The Netherlands Institute for Neuroscience (NIN) (Dutch: Nederlands Herseninstituut) is a research institute of the Royal Netherlands Academy of Arts and Sciences (KNAW) that carries out neuroscience research with special emphasis on the brain and visual system. Although the institute's focus is on understanding the fundamental mechanisms underlying brain function, its research spans the development, plasticity and aging of the brain and is often linked to clinical research questions. In addition, the NIN includes the Netherlands Brain Bank and the Netherlands Sleep Registry.

==History==
The Netherlands Institute for Neuroscience (NIN) came into being on 1 July 2005 as the merger of the Netherlands Institute for Brain Research (NIBR) and the Netherlands Ophthalmic Research Institute (NORI). The NIBR dates back to the beginning of the 20th century. A meeting of the International Association of Academies held in Paris in 1901 led in 1904 to the formation of the International Academic Committee for Brain Research, and the foundation of several institutes for brain research in Europe, including in 1908, the “Netherlands Central Institute for Brain Research”. Under director Prof C. U. Ariëns Kappers (director 1909–1946) and his successors the institute acquired an international reputation as a centre of excellent brain research. Originally oriented to comparative neuroanatomy the institute later became a multidisciplinary centre with outstanding research facilities

The NORI was founded in 1972 as an inter-university institute to perform basic research. The ophthalmogenetic database founded by Prof J.W. Delleman and the systematic functional analysis of the visual system initiated by Prof H. Spekreijse made the institute an internationally recognized centre in vision research. In the late nineties the research objective focused increasingly on the functioning of the visual system and its relation to the brain.

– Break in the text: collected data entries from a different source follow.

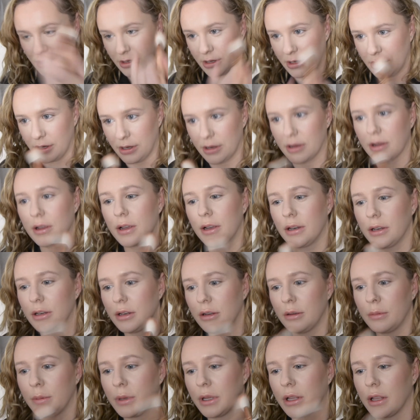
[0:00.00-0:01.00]
I kind of do
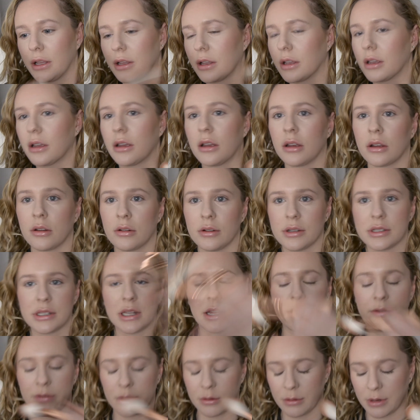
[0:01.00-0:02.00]
a bit like across
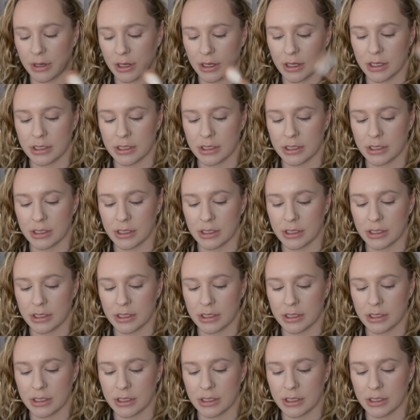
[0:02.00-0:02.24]
everywhere,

Since 2010 it has run an annual Art of Neuroscience competition. In 2020 seven entries were chosen by Scientific American as Editors’ Picks.

==Research==
===Groups and organization===
The institute has 18 research groups who are housed in the NIN building. The employees of 15 groups are employed at the NIN, while the employees of another three groups are employed by the Amsterdam University Medical Center. Current employees include Christian Keysers and Valeria Gazzola.

===Projects===
In November 2020 the institute got funding from the Start2Cure Foundation for a project to investigate the potential of a gene therapy approach to treat multiple sclerosis and to identify the genes involved in the production of myelin and in repairing nerve fibers.

They are involved in research into artificial vision. In December 2020 they published results of their significant study implanting electrodes into macaque monkeys. Shapes of letters were directly transmitted into the brains of the monkeys and they were able to respond to them without actually seeing them.

===Infrastructure===
The institute host several two-photon excitation microscopy setups to perform in vivo brain imaging at the cellular and sub-cellular level, high density EEG labs, multi-electrode recording systems. The institute also hosts a large mechanical workshop, which provides technical support to its research staff and helps co-develop new research tools. Additionally, the NIN is a stakeholder in the Spinoza Centre for Neuroimaging, which hosts 3T and 7T MRI systems for human neuroscience.

==Grants and prizes==
Many of the institute's scientists are recipients of prestigious grants, awards and distinctions, including European Research Council laureates, VIDI/VICI grant holders. Several of its principal investigators are members of national and international academies: Chris de Zeeuw is a member of the KNAW and Christian Keysers is a member of the Young Academy of Europe.